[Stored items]
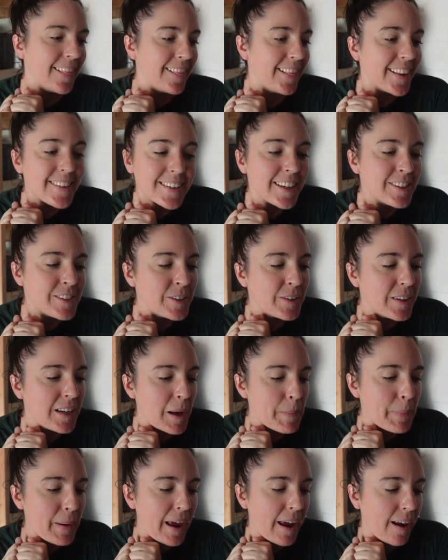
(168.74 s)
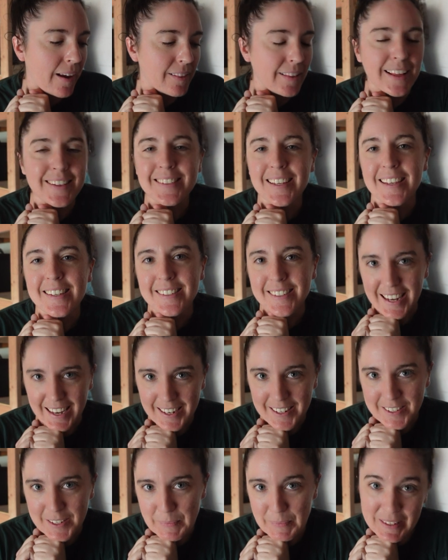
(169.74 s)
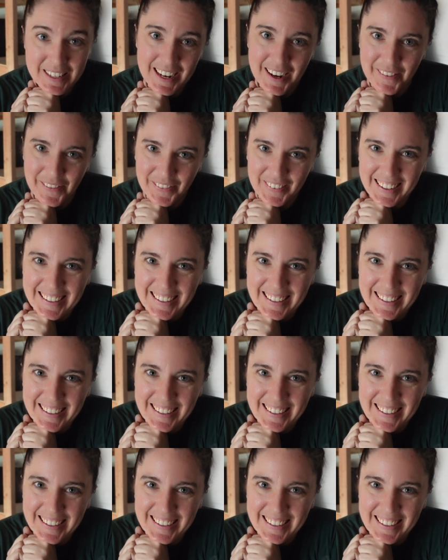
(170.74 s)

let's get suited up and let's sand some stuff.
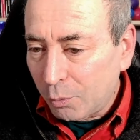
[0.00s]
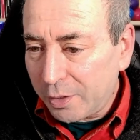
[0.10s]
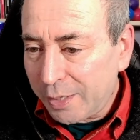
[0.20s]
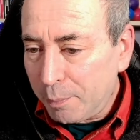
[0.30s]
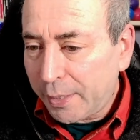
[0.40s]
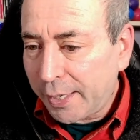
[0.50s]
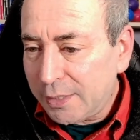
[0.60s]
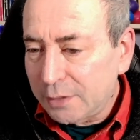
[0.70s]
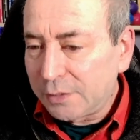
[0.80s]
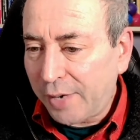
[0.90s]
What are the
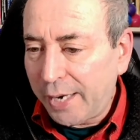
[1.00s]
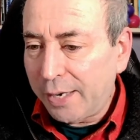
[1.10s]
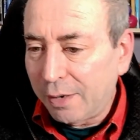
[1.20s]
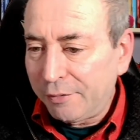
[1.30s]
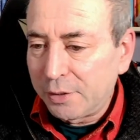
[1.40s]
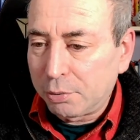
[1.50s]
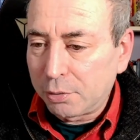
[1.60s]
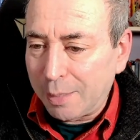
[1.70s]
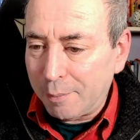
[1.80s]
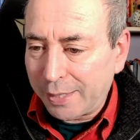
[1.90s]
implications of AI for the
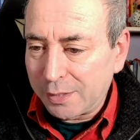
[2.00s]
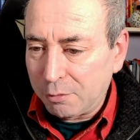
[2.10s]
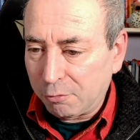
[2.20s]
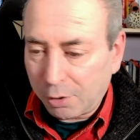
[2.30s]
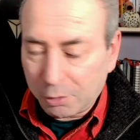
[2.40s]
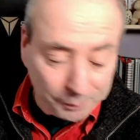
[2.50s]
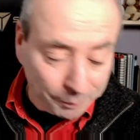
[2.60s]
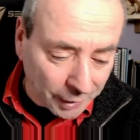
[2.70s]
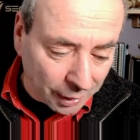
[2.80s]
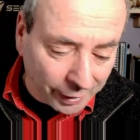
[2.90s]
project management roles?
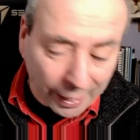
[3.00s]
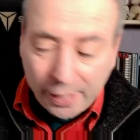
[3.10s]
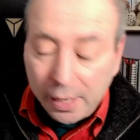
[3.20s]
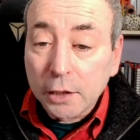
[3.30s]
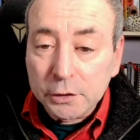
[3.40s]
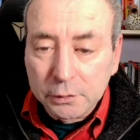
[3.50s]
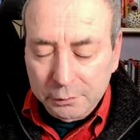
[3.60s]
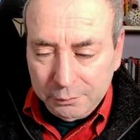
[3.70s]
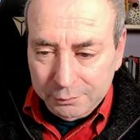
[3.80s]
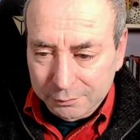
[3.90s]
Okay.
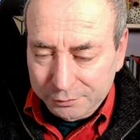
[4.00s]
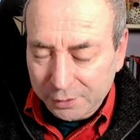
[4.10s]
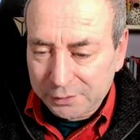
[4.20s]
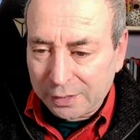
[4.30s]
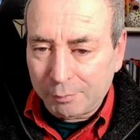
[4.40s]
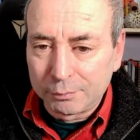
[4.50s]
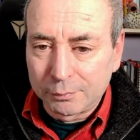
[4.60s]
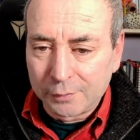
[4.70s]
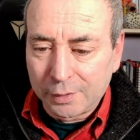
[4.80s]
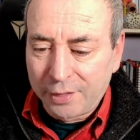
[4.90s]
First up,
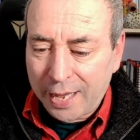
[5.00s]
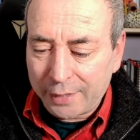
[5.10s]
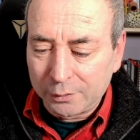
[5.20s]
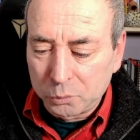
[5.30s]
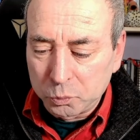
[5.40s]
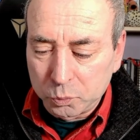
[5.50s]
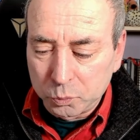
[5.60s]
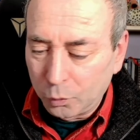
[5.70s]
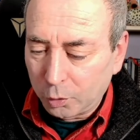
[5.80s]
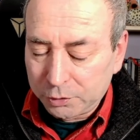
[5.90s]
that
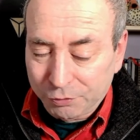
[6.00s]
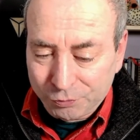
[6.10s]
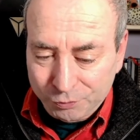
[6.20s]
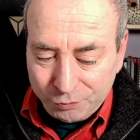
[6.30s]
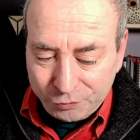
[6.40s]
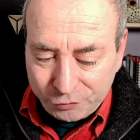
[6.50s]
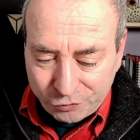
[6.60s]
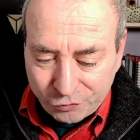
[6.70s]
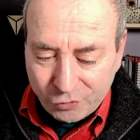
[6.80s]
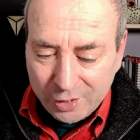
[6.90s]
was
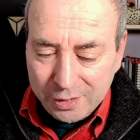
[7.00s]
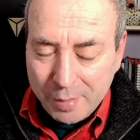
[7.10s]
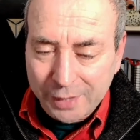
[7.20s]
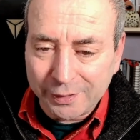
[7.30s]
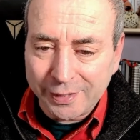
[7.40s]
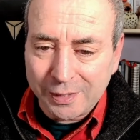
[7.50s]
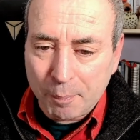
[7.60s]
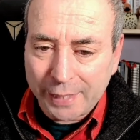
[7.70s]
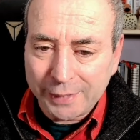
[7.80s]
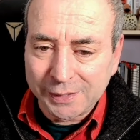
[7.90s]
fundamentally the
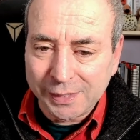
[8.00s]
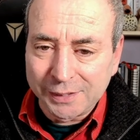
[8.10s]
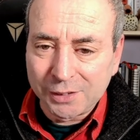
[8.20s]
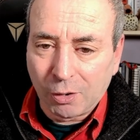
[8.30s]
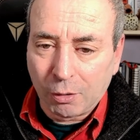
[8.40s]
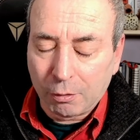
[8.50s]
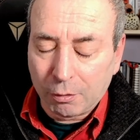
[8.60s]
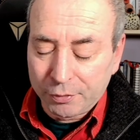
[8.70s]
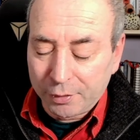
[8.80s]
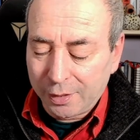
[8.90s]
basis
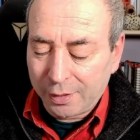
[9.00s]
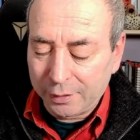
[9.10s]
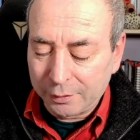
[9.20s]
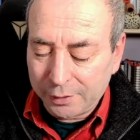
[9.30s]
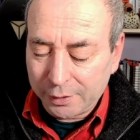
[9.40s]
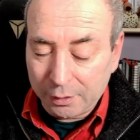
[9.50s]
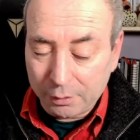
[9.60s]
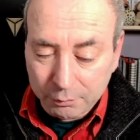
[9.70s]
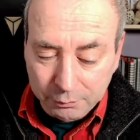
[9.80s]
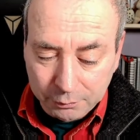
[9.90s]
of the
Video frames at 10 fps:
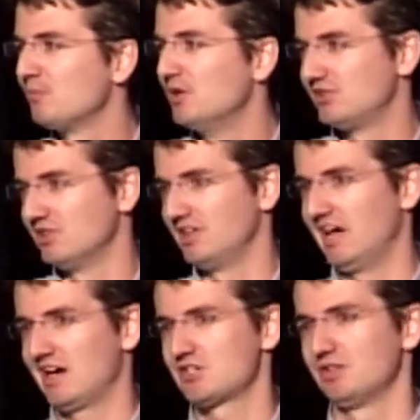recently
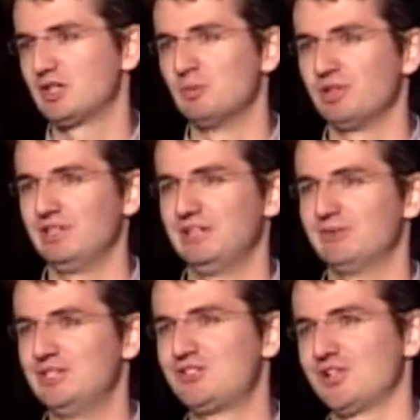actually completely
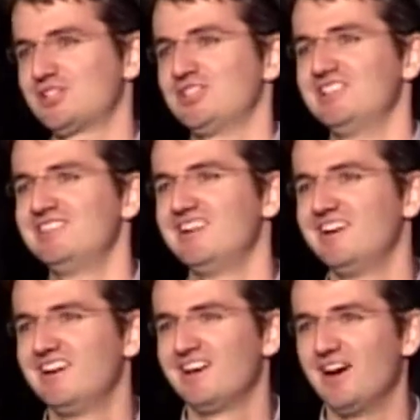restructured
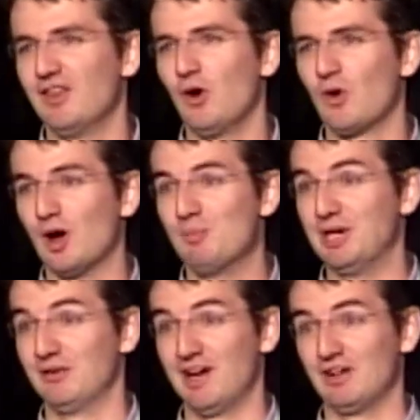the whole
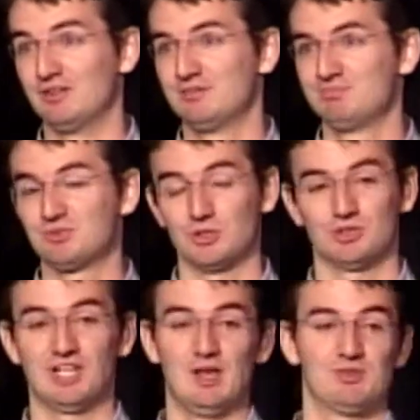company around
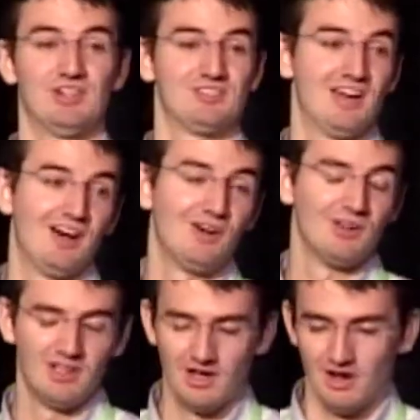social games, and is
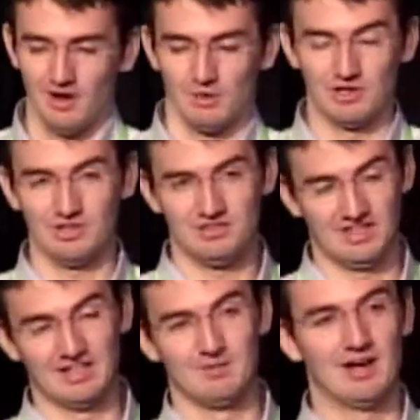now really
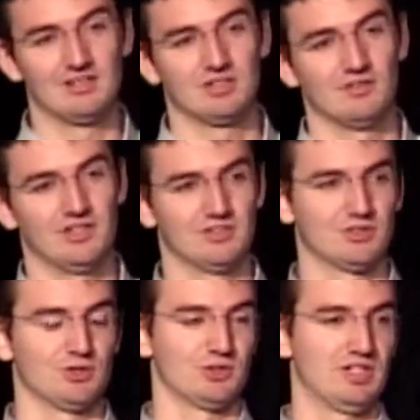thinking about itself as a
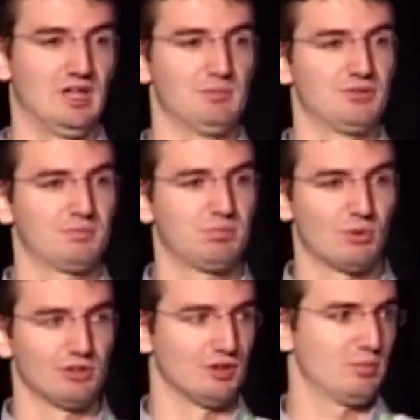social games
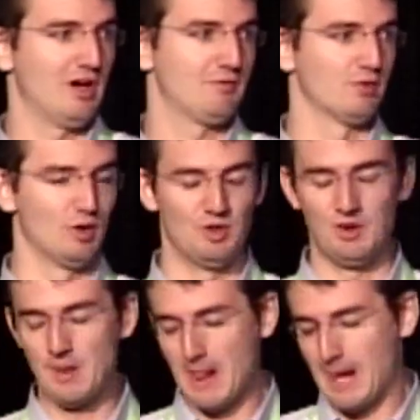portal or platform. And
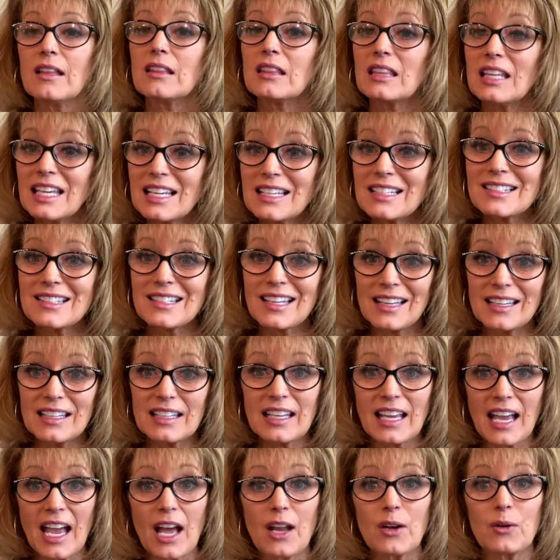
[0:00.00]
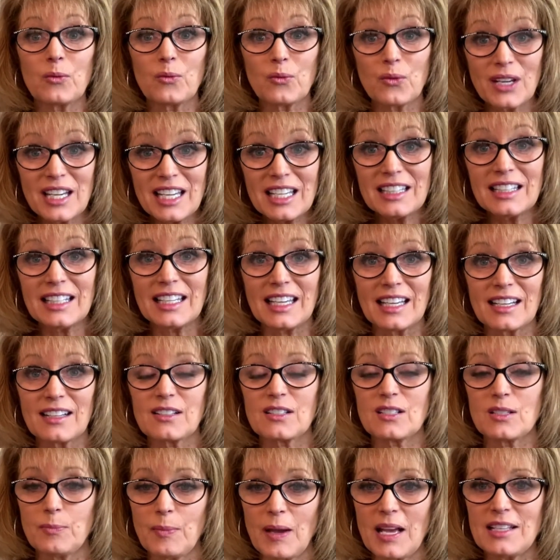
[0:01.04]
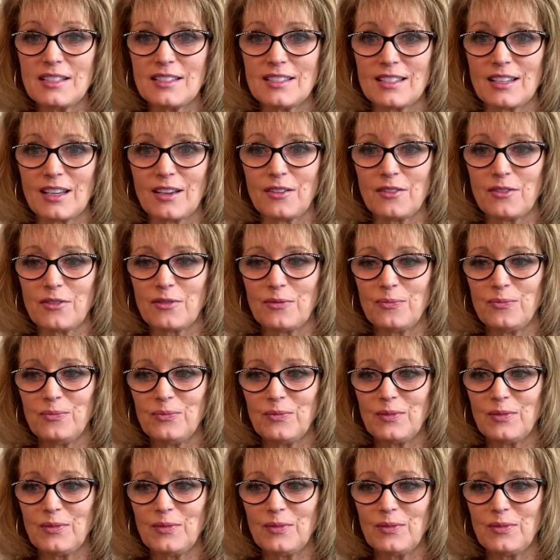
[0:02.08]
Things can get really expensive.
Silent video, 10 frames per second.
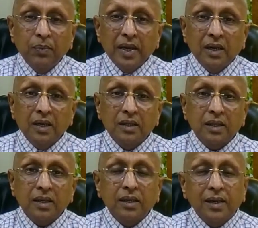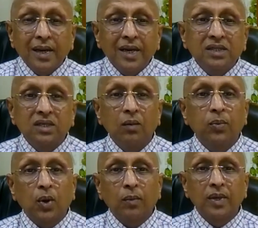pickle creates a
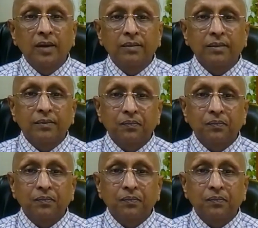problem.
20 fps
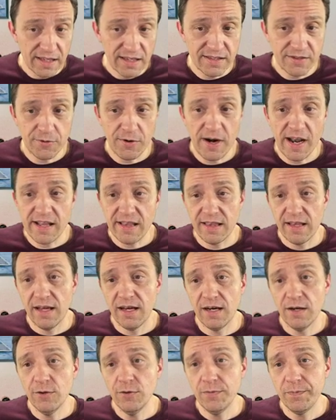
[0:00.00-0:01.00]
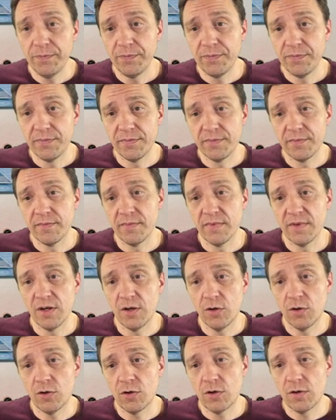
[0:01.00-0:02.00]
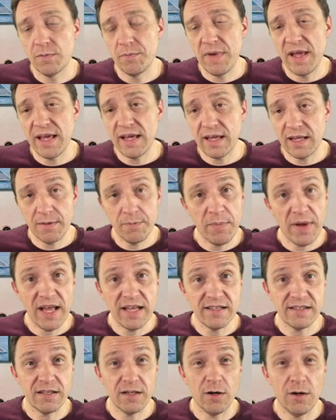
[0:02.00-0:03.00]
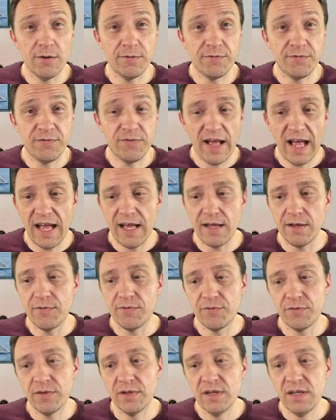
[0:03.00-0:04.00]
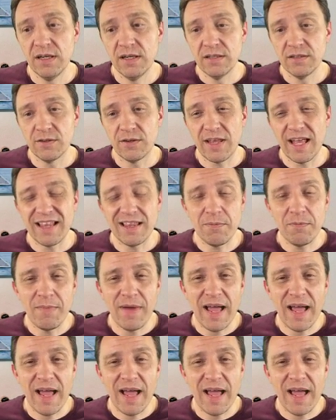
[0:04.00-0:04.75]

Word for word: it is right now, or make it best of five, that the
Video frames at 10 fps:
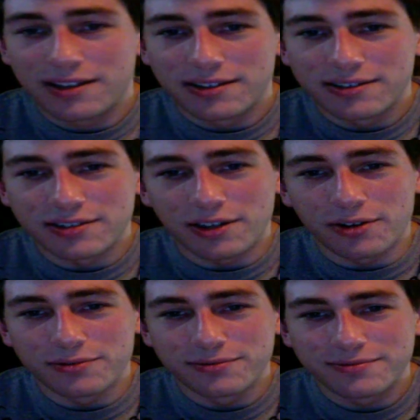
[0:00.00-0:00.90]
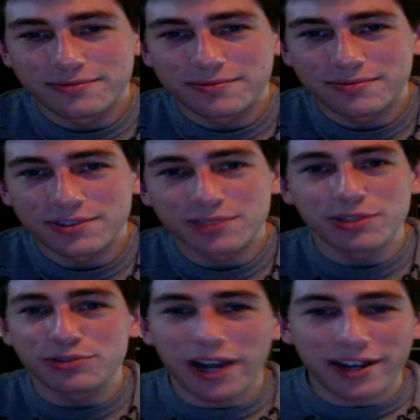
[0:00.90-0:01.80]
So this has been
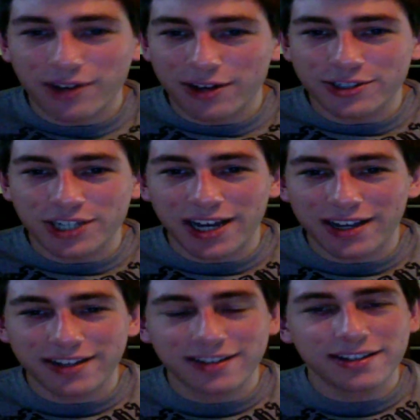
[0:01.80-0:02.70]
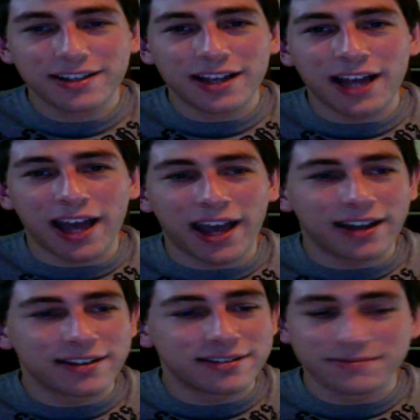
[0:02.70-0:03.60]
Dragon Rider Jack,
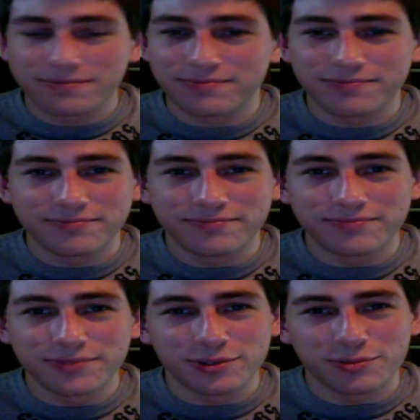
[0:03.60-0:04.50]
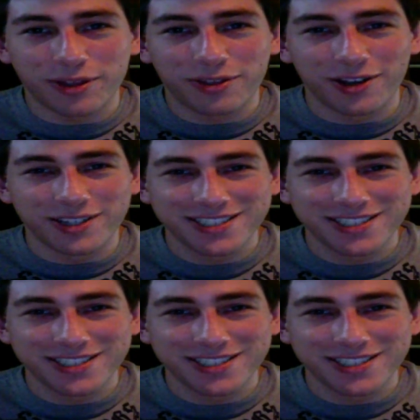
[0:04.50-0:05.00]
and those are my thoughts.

* [DESCRIPTION OF THE TASK] An exact copy of the entries, minus the pictures, is what's needed here.

* [RESULT FOR THIS EXERCISE]
(168.74 s)
(169.74 s)
(170.74 s)

let's get suited up and let's sand some stuff.
[0.00s]
[0.10s]
[0.20s]
[0.30s]
[0.40s]
[0.50s]
[0.60s]
[0.70s]
[0.80s]
[0.90s]
What are the
[1.00s]
[1.10s]
[1.20s]
[1.30s]
[1.40s]
[1.50s]
[1.60s]
[1.70s]
[1.80s]
[1.90s]
implications of AI for the
[2.00s]
[2.10s]
[2.20s]
[2.30s]
[2.40s]
[2.50s]
[2.60s]
[2.70s]
[2.80s]
[2.90s]
project management roles?
[3.00s]
[3.10s]
[3.20s]
[3.30s]
[3.40s]
[3.50s]
[3.60s]
[3.70s]
[3.80s]
[3.90s]
Okay.
[4.00s]
[4.10s]
[4.20s]
[4.30s]
[4.40s]
[4.50s]
[4.60s]
[4.70s]
[4.80s]
[4.90s]
First up,
[5.00s]
[5.10s]
[5.20s]
[5.30s]
[5.40s]
[5.50s]
[5.60s]
[5.70s]
[5.80s]
[5.90s]
that
[6.00s]
[6.10s]
[6.20s]
[6.30s]
[6.40s]
[6.50s]
[6.60s]
[6.70s]
[6.80s]
[6.90s]
was
[7.00s]
[7.10s]
[7.20s]
[7.30s]
[7.40s]
[7.50s]
[7.60s]
[7.70s]
[7.80s]
[7.90s]
fundamentally the
[8.00s]
[8.10s]
[8.20s]
[8.30s]
[8.40s]
[8.50s]
[8.60s]
[8.70s]
[8.80s]
[8.90s]
basis
[9.00s]
[9.10s]
[9.20s]
[9.30s]
[9.40s]
[9.50s]
[9.60s]
[9.70s]
[9.80s]
[9.90s]
of the
Video frames at 10 fps:
recently
actually completely
restructured
the whole
company around
social games, and is
now really
thinking about itself as a
social games
portal or platform. And
[0:00.00]
[0:01.04]
[0:02.08]
Things can get really expensive.
Silent video, 10 frames per second.
pickle creates a
problem.
20 fps
[0:00.00-0:01.00]
[0:01.00-0:02.00]
[0:02.00-0:03.00]
[0:03.00-0:04.00]
[0:04.00-0:04.75]

Word for word: it is right now, or make it best of five, that the
Video frames at 10 fps:
[0:00.00-0:00.90]
[0:00.90-0:01.80]
So this has been
[0:01.80-0:02.70]
[0:02.70-0:03.60]
Dragon Rider Jack,
[0:03.60-0:04.50]
[0:04.50-0:05.00]
and those are my thoughts.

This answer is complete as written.